More people are diagnosed with skin cancer than all other types of cancer combined.
That’s why many of us with fair skin dread our annual trip to the dermatologist. We know what we’re in for.
Chances are, the doctor will find some spots that need to be frozen off or cut out. They might be squamous or basal cell cancers. These are by far the most common types of skin cancers. They aren’t normally life threatening. But it is painful when they are removed.
There’s also a smaller chance that a spot might be melanoma. It is serious and can be deadly.
Doctors’ standard advice to avoid skin cancer is to stay out of the sun and always wear sunscreen while outdoors. The problem is that this trades one health problem for another.
Lack of sunlight can lead to a vitamin D deficiency. This puts you at risk for heart disease, osteoporosis, dementia and other serious conditions.
Now, new research shows that one vitamin can reduce your chances of getting squamous cell cancers.
The study was published in the Journal of the American Medical Association Dermatology. It included more than 172,000 people and followed them for up to 28 years.

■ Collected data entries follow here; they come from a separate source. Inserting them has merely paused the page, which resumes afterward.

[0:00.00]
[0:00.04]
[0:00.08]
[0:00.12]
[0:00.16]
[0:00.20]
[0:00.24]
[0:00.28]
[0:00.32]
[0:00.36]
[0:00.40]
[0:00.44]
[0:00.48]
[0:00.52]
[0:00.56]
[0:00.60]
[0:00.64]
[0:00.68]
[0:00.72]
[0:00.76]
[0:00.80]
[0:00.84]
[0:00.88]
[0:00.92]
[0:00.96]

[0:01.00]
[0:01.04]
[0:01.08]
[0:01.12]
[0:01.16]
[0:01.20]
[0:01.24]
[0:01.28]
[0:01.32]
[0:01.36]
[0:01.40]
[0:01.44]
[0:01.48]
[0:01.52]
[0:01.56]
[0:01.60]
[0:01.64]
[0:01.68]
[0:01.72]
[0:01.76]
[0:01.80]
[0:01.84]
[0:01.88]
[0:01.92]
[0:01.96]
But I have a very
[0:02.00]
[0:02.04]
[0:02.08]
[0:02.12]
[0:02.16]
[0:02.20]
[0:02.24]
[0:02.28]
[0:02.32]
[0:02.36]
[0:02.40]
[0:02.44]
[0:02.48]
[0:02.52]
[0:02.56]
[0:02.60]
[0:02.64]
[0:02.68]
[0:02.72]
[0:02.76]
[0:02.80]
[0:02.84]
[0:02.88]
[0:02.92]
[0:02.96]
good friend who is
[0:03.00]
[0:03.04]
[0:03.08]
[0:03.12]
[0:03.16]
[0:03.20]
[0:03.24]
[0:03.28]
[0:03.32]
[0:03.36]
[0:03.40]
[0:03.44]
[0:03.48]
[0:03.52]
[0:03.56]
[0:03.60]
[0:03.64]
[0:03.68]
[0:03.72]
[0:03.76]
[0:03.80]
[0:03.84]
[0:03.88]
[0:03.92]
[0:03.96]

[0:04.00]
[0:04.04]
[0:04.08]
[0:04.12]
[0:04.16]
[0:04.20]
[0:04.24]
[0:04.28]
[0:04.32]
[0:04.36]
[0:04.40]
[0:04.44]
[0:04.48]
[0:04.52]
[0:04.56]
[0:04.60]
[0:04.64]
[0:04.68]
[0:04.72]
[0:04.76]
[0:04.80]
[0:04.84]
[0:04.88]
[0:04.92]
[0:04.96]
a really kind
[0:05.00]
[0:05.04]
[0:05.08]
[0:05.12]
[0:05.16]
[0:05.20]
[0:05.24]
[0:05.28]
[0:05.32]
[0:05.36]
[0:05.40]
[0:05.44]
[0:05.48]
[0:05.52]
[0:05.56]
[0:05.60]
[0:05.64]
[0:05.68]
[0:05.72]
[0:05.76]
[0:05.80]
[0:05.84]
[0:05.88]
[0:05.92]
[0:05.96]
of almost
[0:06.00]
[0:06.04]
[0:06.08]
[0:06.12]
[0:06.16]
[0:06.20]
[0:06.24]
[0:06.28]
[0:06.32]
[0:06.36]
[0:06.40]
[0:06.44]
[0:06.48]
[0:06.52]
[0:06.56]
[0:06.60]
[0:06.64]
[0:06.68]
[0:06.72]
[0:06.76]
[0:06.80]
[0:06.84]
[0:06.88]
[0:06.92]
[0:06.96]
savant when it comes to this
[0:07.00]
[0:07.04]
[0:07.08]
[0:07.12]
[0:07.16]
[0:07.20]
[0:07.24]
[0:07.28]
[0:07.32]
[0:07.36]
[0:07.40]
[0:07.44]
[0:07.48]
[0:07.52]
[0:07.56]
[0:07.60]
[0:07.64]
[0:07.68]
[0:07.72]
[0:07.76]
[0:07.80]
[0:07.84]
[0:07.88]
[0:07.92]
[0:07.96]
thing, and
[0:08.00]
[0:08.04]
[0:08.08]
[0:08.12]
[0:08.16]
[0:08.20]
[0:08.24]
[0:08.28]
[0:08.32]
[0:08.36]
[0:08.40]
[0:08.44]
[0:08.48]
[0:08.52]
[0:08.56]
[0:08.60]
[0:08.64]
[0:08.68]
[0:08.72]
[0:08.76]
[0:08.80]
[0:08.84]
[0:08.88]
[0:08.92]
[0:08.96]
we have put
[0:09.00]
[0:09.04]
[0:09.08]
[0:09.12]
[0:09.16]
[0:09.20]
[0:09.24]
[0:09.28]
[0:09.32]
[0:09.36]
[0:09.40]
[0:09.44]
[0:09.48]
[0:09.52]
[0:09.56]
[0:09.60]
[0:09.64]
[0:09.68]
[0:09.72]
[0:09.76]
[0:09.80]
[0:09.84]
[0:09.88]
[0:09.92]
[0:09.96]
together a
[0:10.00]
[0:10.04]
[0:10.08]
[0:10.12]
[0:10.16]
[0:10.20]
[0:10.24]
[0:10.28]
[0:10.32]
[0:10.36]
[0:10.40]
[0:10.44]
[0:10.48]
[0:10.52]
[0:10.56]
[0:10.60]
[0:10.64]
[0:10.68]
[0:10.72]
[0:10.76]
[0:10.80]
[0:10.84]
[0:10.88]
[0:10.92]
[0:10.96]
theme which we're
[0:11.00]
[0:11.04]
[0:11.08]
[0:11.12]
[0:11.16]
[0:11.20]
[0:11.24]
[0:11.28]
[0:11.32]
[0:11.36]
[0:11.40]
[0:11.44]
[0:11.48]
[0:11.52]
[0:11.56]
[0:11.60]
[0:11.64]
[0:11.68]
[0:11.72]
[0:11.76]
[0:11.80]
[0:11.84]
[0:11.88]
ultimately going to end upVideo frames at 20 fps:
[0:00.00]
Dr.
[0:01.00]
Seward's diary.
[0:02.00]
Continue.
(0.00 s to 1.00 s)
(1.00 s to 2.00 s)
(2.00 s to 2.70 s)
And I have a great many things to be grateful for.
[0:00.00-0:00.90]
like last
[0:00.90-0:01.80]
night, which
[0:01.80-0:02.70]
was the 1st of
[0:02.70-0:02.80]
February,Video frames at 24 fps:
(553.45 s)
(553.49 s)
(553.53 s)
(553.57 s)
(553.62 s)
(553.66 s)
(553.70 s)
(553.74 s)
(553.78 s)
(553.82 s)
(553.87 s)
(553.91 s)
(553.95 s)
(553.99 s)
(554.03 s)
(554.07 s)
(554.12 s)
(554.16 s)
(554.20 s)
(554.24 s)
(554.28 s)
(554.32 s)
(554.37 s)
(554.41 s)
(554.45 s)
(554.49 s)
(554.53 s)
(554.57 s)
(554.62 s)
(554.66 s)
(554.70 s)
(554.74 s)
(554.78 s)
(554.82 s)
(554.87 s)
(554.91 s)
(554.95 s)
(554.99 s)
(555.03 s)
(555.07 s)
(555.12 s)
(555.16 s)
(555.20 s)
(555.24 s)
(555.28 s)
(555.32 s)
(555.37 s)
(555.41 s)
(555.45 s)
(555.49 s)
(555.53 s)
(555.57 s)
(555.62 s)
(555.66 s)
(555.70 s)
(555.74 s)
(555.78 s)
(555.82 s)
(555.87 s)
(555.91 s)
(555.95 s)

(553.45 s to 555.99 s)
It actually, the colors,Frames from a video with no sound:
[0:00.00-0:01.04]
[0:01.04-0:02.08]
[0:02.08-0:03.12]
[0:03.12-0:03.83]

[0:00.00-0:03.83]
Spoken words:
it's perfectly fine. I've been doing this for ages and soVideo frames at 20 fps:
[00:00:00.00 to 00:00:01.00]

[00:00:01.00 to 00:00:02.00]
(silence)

The researchers grouped the subjects into five categories based on how much daily vitamin A they consumed. They found that people in the top category with the highest level of vitamin A intake were 17% less likely to get skin cancer compared with people who had the lowest intake.
Subjects at the top ate about the amount of vitamin A you’d get from two large carrots or a medium sweet potato each day. People in the lowest category ate the amount of A you’d get from one small carrot or one-third cup of sweet potato fries.
Professor Eunyoung Cho led the study. She said it “provides another reason to eat lots of fruits and vegetables.”
Keep Skin Cancer at Bay With Vitamin A
Besides protection from skin cancer, this important nutrient is needed for immune system support and good vision.
Some of the best food sources of vitamin A are:
- Orange and yellow fruits and vegetables
- Cod liver oil
- Fortified skim milk
- Broccoli and green, leafy vegetables such as spinach
Perhaps the best way to make sure you consistently get enough vitamin A is to take a supplement. Look for one that gives you 7,000 IUs a day.